■ WHAT THE TASK REQUIRES
The expected response is the entire set of entries, copied exactly.

——————

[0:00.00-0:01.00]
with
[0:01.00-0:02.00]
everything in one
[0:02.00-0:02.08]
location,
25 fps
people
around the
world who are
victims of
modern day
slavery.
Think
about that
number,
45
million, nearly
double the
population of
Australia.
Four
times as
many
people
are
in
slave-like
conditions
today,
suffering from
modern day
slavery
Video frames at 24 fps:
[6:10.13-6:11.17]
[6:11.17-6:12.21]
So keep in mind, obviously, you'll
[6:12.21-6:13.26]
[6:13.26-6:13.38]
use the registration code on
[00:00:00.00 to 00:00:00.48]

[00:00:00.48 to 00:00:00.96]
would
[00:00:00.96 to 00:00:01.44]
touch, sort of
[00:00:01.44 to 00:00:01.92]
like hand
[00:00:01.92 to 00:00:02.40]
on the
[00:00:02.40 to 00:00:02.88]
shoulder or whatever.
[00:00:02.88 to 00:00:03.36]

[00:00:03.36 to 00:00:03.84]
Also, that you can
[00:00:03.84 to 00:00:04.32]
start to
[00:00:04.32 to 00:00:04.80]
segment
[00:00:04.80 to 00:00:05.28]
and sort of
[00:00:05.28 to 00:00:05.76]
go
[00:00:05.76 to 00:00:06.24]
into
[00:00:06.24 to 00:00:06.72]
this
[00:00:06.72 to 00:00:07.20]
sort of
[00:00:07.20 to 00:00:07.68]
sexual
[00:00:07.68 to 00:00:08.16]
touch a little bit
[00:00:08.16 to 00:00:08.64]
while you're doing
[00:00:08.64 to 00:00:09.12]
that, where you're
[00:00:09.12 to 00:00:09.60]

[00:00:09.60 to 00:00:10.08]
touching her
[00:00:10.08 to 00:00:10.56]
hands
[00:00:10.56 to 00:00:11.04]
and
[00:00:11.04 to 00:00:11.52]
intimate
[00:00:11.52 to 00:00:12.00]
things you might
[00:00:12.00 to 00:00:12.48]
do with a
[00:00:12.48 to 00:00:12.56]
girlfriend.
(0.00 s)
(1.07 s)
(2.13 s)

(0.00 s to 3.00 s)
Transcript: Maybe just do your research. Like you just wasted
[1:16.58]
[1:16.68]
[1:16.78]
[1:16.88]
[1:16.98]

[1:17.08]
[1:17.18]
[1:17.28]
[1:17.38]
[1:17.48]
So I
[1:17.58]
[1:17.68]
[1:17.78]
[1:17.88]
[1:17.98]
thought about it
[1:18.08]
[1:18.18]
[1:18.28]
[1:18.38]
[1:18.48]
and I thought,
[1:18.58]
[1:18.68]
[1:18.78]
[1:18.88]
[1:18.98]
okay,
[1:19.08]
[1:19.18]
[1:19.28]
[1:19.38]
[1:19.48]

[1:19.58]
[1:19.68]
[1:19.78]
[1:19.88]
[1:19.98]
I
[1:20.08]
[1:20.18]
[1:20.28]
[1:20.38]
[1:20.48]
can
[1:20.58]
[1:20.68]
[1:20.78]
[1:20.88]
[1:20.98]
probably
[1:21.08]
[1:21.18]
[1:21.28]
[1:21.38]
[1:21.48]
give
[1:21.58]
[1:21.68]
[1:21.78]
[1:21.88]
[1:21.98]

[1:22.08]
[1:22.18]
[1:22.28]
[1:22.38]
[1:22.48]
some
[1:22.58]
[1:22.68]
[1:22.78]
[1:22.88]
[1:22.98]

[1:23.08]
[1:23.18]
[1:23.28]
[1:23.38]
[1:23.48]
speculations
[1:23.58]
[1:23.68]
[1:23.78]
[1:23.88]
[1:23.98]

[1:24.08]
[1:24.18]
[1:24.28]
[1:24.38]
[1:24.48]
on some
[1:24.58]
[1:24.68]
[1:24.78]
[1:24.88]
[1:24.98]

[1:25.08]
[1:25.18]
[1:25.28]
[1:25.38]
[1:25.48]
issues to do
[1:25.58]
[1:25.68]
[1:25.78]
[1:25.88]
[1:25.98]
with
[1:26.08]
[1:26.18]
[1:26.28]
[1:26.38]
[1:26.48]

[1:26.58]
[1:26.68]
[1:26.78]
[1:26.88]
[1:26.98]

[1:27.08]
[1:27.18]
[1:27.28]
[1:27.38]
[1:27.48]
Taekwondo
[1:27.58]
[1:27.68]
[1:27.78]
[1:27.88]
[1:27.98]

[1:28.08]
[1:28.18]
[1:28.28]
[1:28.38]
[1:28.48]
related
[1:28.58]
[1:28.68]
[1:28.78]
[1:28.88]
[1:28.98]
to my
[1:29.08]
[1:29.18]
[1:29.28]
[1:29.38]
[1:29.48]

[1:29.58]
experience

——————

■ RESPONSE
[0:00.00-0:01.00]
with
[0:01.00-0:02.00]
everything in one
[0:02.00-0:02.08]
location,
25 fps
people
around the
world who are
victims of
modern day
slavery.
Think
about that
number,
45
million, nearly
double the
population of
Australia.
Four
times as
many
people
are
in
slave-like
conditions
today,
suffering from
modern day
slavery
Video frames at 24 fps:
[6:10.13-6:11.17]
[6:11.17-6:12.21]
So keep in mind, obviously, you'll
[6:12.21-6:13.26]
[6:13.26-6:13.38]
use the registration code on
[00:00:00.00 to 00:00:00.48]

[00:00:00.48 to 00:00:00.96]
would
[00:00:00.96 to 00:00:01.44]
touch, sort of
[00:00:01.44 to 00:00:01.92]
like hand
[00:00:01.92 to 00:00:02.40]
on the
[00:00:02.40 to 00:00:02.88]
shoulder or whatever.
[00:00:02.88 to 00:00:03.36]

[00:00:03.36 to 00:00:03.84]
Also, that you can
[00:00:03.84 to 00:00:04.32]
start to
[00:00:04.32 to 00:00:04.80]
segment
[00:00:04.80 to 00:00:05.28]
and sort of
[00:00:05.28 to 00:00:05.76]
go
[00:00:05.76 to 00:00:06.24]
into
[00:00:06.24 to 00:00:06.72]
this
[00:00:06.72 to 00:00:07.20]
sort of
[00:00:07.20 to 00:00:07.68]
sexual
[00:00:07.68 to 00:00:08.16]
touch a little bit
[00:00:08.16 to 00:00:08.64]
while you're doing
[00:00:08.64 to 00:00:09.12]
that, where you're
[00:00:09.12 to 00:00:09.60]

[00:00:09.60 to 00:00:10.08]
touching her
[00:00:10.08 to 00:00:10.56]
hands
[00:00:10.56 to 00:00:11.04]
and
[00:00:11.04 to 00:00:11.52]
intimate
[00:00:11.52 to 00:00:12.00]
things you might
[00:00:12.00 to 00:00:12.48]
do with a
[00:00:12.48 to 00:00:12.56]
girlfriend.
(0.00 s)
(1.07 s)
(2.13 s)

(0.00 s to 3.00 s)
Transcript: Maybe just do your research. Like you just wasted
[1:16.58]
[1:16.68]
[1:16.78]
[1:16.88]
[1:16.98]

[1:17.08]
[1:17.18]
[1:17.28]
[1:17.38]
[1:17.48]
So I
[1:17.58]
[1:17.68]
[1:17.78]
[1:17.88]
[1:17.98]
thought about it
[1:18.08]
[1:18.18]
[1:18.28]
[1:18.38]
[1:18.48]
and I thought,
[1:18.58]
[1:18.68]
[1:18.78]
[1:18.88]
[1:18.98]
okay,
[1:19.08]
[1:19.18]
[1:19.28]
[1:19.38]
[1:19.48]

[1:19.58]
[1:19.68]
[1:19.78]
[1:19.88]
[1:19.98]
I
[1:20.08]
[1:20.18]
[1:20.28]
[1:20.38]
[1:20.48]
can
[1:20.58]
[1:20.68]
[1:20.78]
[1:20.88]
[1:20.98]
probably
[1:21.08]
[1:21.18]
[1:21.28]
[1:21.38]
[1:21.48]
give
[1:21.58]
[1:21.68]
[1:21.78]
[1:21.88]
[1:21.98]

[1:22.08]
[1:22.18]
[1:22.28]
[1:22.38]
[1:22.48]
some
[1:22.58]
[1:22.68]
[1:22.78]
[1:22.88]
[1:22.98]

[1:23.08]
[1:23.18]
[1:23.28]
[1:23.38]
[1:23.48]
speculations
[1:23.58]
[1:23.68]
[1:23.78]
[1:23.88]
[1:23.98]

[1:24.08]
[1:24.18]
[1:24.28]
[1:24.38]
[1:24.48]
on some
[1:24.58]
[1:24.68]
[1:24.78]
[1:24.88]
[1:24.98]

[1:25.08]
[1:25.18]
[1:25.28]
[1:25.38]
[1:25.48]
issues to do
[1:25.58]
[1:25.68]
[1:25.78]
[1:25.88]
[1:25.98]
with
[1:26.08]
[1:26.18]
[1:26.28]
[1:26.38]
[1:26.48]

[1:26.58]
[1:26.68]
[1:26.78]
[1:26.88]
[1:26.98]

[1:27.08]
[1:27.18]
[1:27.28]
[1:27.38]
[1:27.48]
Taekwondo
[1:27.58]
[1:27.68]
[1:27.78]
[1:27.88]
[1:27.98]

[1:28.08]
[1:28.18]
[1:28.28]
[1:28.38]
[1:28.48]
related
[1:28.58]
[1:28.68]
[1:28.78]
[1:28.88]
[1:28.98]
to my
[1:29.08]
[1:29.18]
[1:29.28]
[1:29.38]
[1:29.48]

[1:29.58]
experience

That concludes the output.